Very well. So I was pretty delighted to hear that a new "novel" set in Guyana is making waves in the literary scene. The Sly Company of People WHo Care by Rahu l B attacharya, an Indian national, has won the Hindu prize and is shortlisted for the Man Asian Prize, and is no doubt in other prize lists as well. It's about a young Indian journalist who spends a year in Guyana "a forgotten colonial society of raw mesmerizing beauty". I'd never heard of this writer before but google brought up all kinds of rave reviews, from the Guardian to the New York Times, Washington Post, Times, Independent, Wall Street Journal, Boston Globe -- you name it. He has been compared in these reviews to Naipaul and Rushdie and Waugh and even Dante.

So I bought it, in great excitement. And am sorely disappointed. For a start, it isn't a novel at all. It's a fictionalised travelogue. I'm three chapters in and all the author has done till now is describe the quirky characters his MC (obviously, a fictionalised version of himself) meets in Guyana. All these really weird, amusing people nobody could ever take seriosly, all speaking in creole and saying pretty outrageous things; he has also taken an overland trip to "the waterfall", obviously, Kaieteur.
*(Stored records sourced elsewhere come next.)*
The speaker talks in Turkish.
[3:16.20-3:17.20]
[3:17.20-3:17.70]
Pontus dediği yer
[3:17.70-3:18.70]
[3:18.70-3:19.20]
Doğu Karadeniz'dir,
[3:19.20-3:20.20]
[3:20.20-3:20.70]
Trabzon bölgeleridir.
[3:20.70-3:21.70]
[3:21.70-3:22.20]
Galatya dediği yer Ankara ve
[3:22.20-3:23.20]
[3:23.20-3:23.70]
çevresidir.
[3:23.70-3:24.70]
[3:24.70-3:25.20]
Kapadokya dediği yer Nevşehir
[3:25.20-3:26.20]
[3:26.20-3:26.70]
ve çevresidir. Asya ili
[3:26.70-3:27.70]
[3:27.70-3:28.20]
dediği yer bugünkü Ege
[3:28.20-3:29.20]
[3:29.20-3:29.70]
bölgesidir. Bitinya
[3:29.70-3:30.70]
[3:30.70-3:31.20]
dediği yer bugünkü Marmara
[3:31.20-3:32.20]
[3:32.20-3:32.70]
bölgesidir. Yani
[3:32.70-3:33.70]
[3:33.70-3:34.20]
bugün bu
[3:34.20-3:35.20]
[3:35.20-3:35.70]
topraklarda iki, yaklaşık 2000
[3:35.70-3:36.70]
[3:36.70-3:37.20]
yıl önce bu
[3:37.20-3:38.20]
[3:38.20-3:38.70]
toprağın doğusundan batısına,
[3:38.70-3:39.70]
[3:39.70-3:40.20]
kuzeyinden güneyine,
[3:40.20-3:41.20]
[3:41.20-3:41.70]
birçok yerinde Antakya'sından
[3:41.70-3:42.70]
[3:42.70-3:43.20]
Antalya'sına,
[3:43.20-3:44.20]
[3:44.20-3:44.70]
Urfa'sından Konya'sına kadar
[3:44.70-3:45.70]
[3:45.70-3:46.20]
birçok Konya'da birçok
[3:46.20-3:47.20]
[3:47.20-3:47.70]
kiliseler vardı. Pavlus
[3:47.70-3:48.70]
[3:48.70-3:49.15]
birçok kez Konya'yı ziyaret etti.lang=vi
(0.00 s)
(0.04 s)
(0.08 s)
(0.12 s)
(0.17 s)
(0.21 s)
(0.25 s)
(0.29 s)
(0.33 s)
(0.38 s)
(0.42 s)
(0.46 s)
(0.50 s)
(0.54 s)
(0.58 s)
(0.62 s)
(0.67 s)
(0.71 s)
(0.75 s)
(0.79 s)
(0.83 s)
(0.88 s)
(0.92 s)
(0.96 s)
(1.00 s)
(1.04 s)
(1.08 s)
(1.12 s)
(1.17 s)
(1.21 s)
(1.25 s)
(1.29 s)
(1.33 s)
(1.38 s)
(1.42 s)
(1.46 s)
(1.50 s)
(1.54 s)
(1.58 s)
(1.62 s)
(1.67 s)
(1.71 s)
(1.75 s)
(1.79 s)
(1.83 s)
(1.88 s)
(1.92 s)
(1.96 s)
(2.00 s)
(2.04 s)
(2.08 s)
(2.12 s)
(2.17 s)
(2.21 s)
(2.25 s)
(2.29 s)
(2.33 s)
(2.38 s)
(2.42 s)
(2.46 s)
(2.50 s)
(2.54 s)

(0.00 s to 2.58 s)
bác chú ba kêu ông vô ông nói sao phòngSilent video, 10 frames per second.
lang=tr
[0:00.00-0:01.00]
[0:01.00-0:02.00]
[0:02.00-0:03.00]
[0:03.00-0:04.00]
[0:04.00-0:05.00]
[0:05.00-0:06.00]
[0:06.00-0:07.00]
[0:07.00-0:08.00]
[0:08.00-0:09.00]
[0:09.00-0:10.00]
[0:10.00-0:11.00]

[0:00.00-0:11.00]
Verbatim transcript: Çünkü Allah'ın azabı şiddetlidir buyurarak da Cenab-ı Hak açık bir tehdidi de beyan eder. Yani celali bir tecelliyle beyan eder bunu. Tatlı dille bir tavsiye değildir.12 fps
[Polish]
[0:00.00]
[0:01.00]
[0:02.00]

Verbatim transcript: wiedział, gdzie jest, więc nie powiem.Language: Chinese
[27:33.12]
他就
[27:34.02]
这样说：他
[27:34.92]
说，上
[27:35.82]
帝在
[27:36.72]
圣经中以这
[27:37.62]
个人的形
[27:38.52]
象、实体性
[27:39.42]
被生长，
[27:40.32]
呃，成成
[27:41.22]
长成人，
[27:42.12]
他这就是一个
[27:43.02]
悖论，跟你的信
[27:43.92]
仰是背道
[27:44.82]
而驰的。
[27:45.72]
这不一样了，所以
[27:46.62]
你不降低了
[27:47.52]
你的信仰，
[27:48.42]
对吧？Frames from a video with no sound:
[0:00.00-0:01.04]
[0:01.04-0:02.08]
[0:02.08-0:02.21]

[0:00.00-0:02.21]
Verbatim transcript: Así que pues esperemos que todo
Sure, the writing is --- unusual. Not my thing; too clever, too contrived, to manipulated. You have to reread many sentences to get what he is saying, and since he uses a lot of Guyanese slang within the actual text I wonder how many non-Guyanese actually understand some of the prose? No character is more than skin deep up to now; just quirky. In style, it's the cliche of a very literary "novel", except that it's not a novel: there's no story. Like I said, it's a travel memoir. It's pretty plain to see that all the scenes are simply reproductions of conversations with eccentric locals he had himself. Character diversity is obviously a big theme, and that seems to be what all these reviewers find so fascinating. Big deal. Not one of the characters is anything more than "funny" - not funny ha-ha, funny foreign: non-European/American and therefore "interesting". Almost like in a zoo.

So yes, I'm bitterly disappointed, but at the same time want it to do well, just so that Guyana gets a bit more attention. Trust me, it deserves more attention. Not only for my own sake and the novels I haven't been able to get published and the new one I'm writing right now: it's a genuinly interesting country and the stories that come out of it are well worth hearing. Unfortunately, this is not one of those stories.

Anyway -- this is just a bit of a rant. Maybe the book will get better. But so much gets my back up. The way one of the characters speaks of Amerindian women, for instance: that having sex with them is always just like rape because -- oh well. Boy's talk kind of thing. I hate it.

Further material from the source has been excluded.